Afghanistan envoys marooned abroad after Taliban’s sudden return
The Taliban’s abrupt return to power has left hundreds of Afghan diplomats overseas in limbo: running out of money to keep missions operating, fearful for families back home and desperate to secure refuge abroad.
The group, which swiftly removed Afghanistan’s Western-backed government on August 15, on Tuesday said it had sent messages to all of its embassies telling diplomats to continue their work.
Afghanistan’s missions overseas face a period of “prolonged limbo” as countries decide whether to recognise the Taliban, said Afzal Ashraf, an international relations expert and visiting fellow at Britain’s University of Nottingham.
“What can those embassies do? They don’t represent a government. They don’t have a policy to implement,” he said, adding that embassy staff would likely be granted political asylum due to safety concerns if they returned to Afghanistan.
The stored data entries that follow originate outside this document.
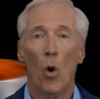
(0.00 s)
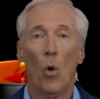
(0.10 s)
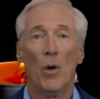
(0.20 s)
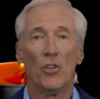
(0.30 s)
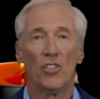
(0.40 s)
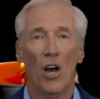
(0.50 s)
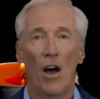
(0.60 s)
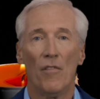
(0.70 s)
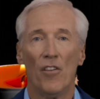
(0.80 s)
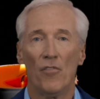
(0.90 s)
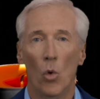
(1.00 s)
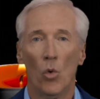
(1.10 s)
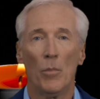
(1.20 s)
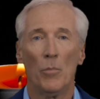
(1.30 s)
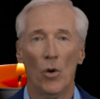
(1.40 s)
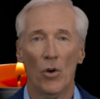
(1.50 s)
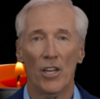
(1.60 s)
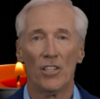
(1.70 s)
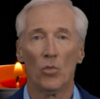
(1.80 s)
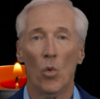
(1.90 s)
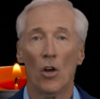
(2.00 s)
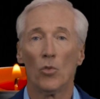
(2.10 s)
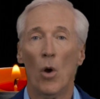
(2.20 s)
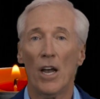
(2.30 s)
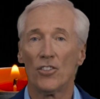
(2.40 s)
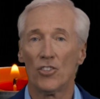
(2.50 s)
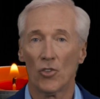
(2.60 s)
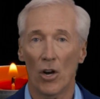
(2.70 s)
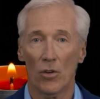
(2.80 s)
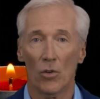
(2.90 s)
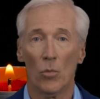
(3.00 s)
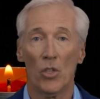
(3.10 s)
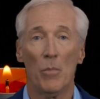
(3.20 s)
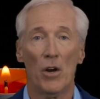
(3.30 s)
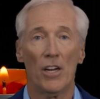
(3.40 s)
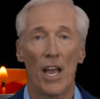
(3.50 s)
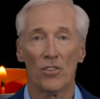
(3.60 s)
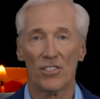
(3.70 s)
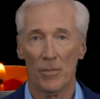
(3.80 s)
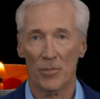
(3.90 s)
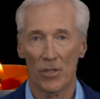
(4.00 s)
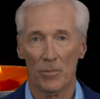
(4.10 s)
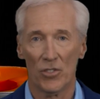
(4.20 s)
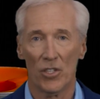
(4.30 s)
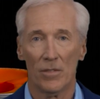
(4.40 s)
almost half of all employees worldwide struggle with burnout symptoms.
The Taliban, which enforced a strict interpretation of Islamic law with punishments like amputations and stonings during its previous rule from 1996 to 2001, has sought to show a more conciliatory face since coming back to power.
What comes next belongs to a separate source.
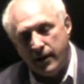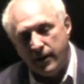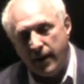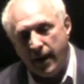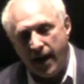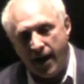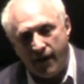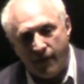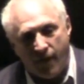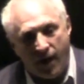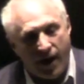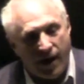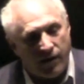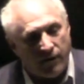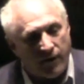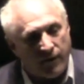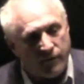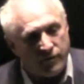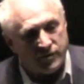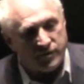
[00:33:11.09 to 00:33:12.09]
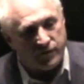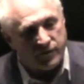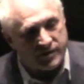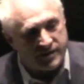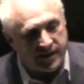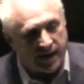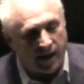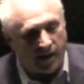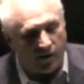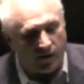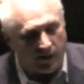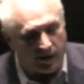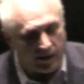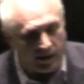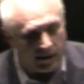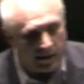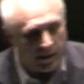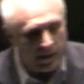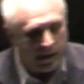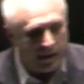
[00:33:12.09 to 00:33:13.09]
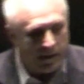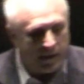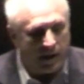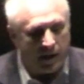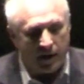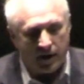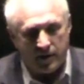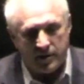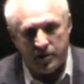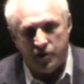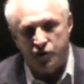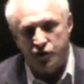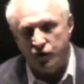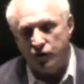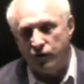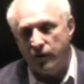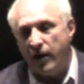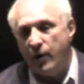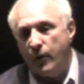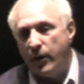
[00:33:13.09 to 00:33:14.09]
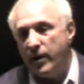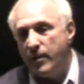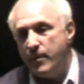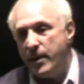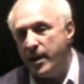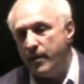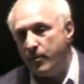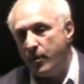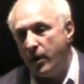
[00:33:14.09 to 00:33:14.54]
that have high levels of integrity, that are going to teach you the right way to make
Spokespeople have reassured Afghans that they are not out for revenge and will respect people’s rights, including women’s.
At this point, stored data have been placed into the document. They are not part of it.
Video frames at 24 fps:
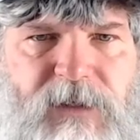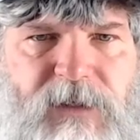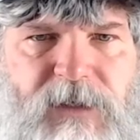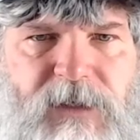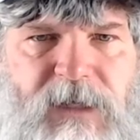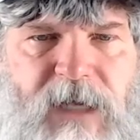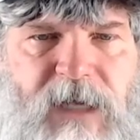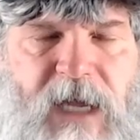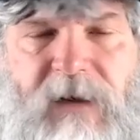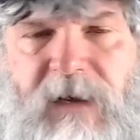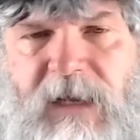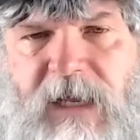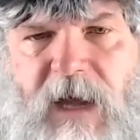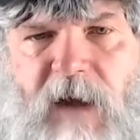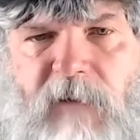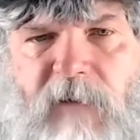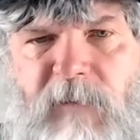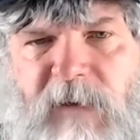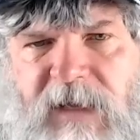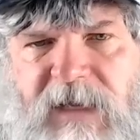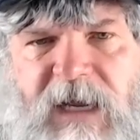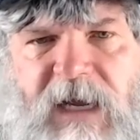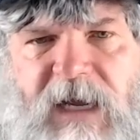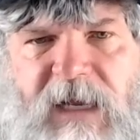and
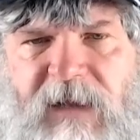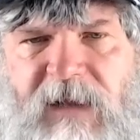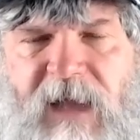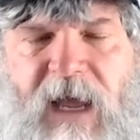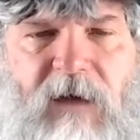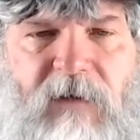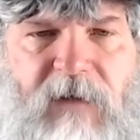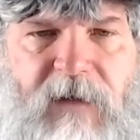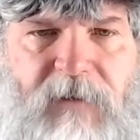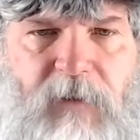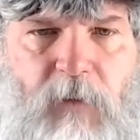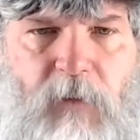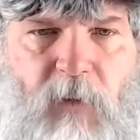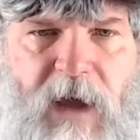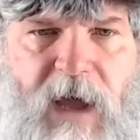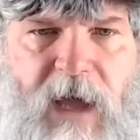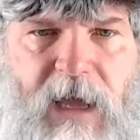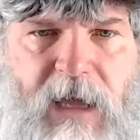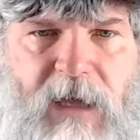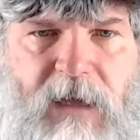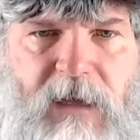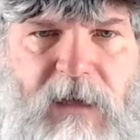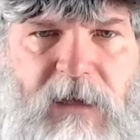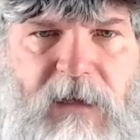government getting the hell out of the
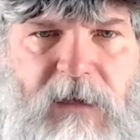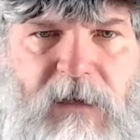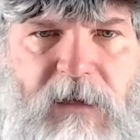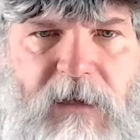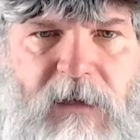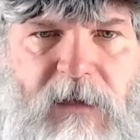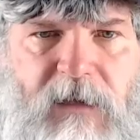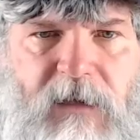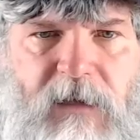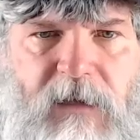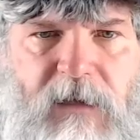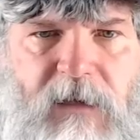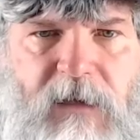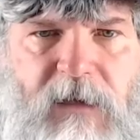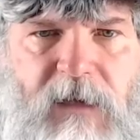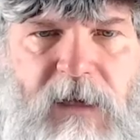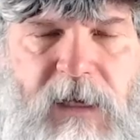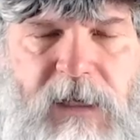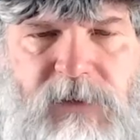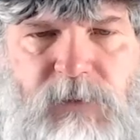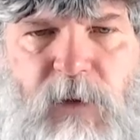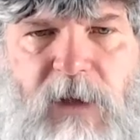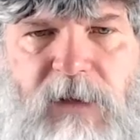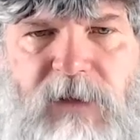way,
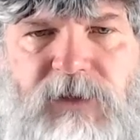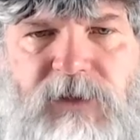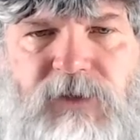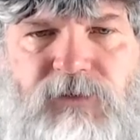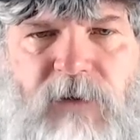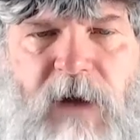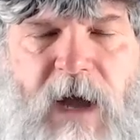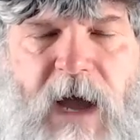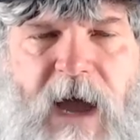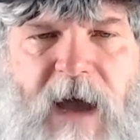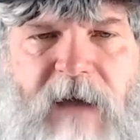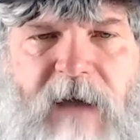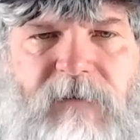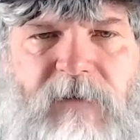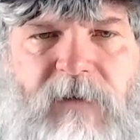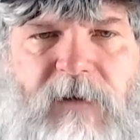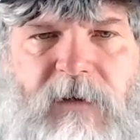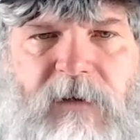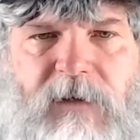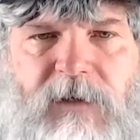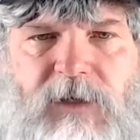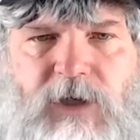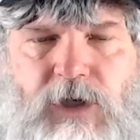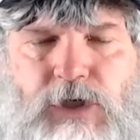as well as drive,
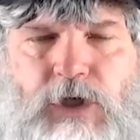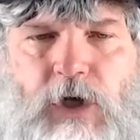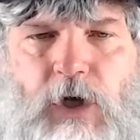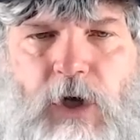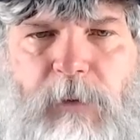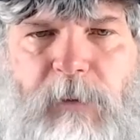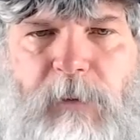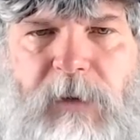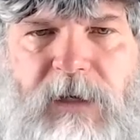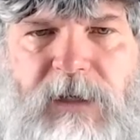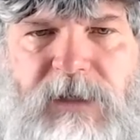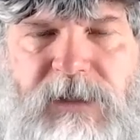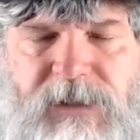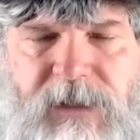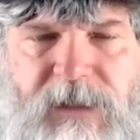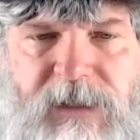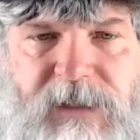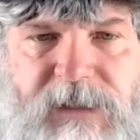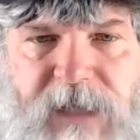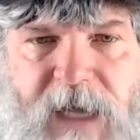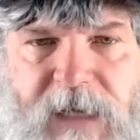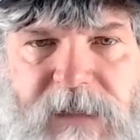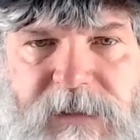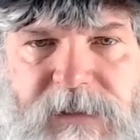determine
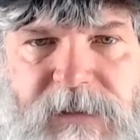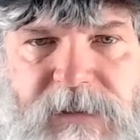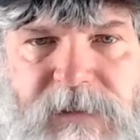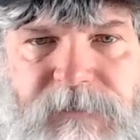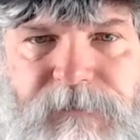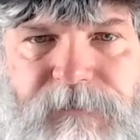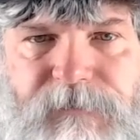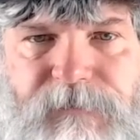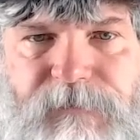success.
But reports of house-to-house searches and reprisals against former officials and ethnic minorities have made people wary. The Taliban has promised to investigate any abuses.
A group of envoys from the deposed government issued a first-of-its-kind joint statement on Wednesday, calling on world leaders to deny the Taliban formal recognition.
‘There is no money’
Afghanistan’s acting Foreign Minister Mullah Amir Khan Muttaqi told a news conference in Kabul on Tuesday that the Taliban had sent messages to all Afghan embassies telling them to continue work.
“Afghanistan invested in you a lot, you are assets of Afghanistan,” he said.
One senior Afghan diplomat estimated there were about 3,000 people either working in the country’s embassies or directly dependent on them.
Former President Ashraf Ghani’s toppled administration also penned a letter to foreign missions on September 8, calling the Taliban’s new government “illegitimate” and urging embassies to “continue their normal functions and duties”.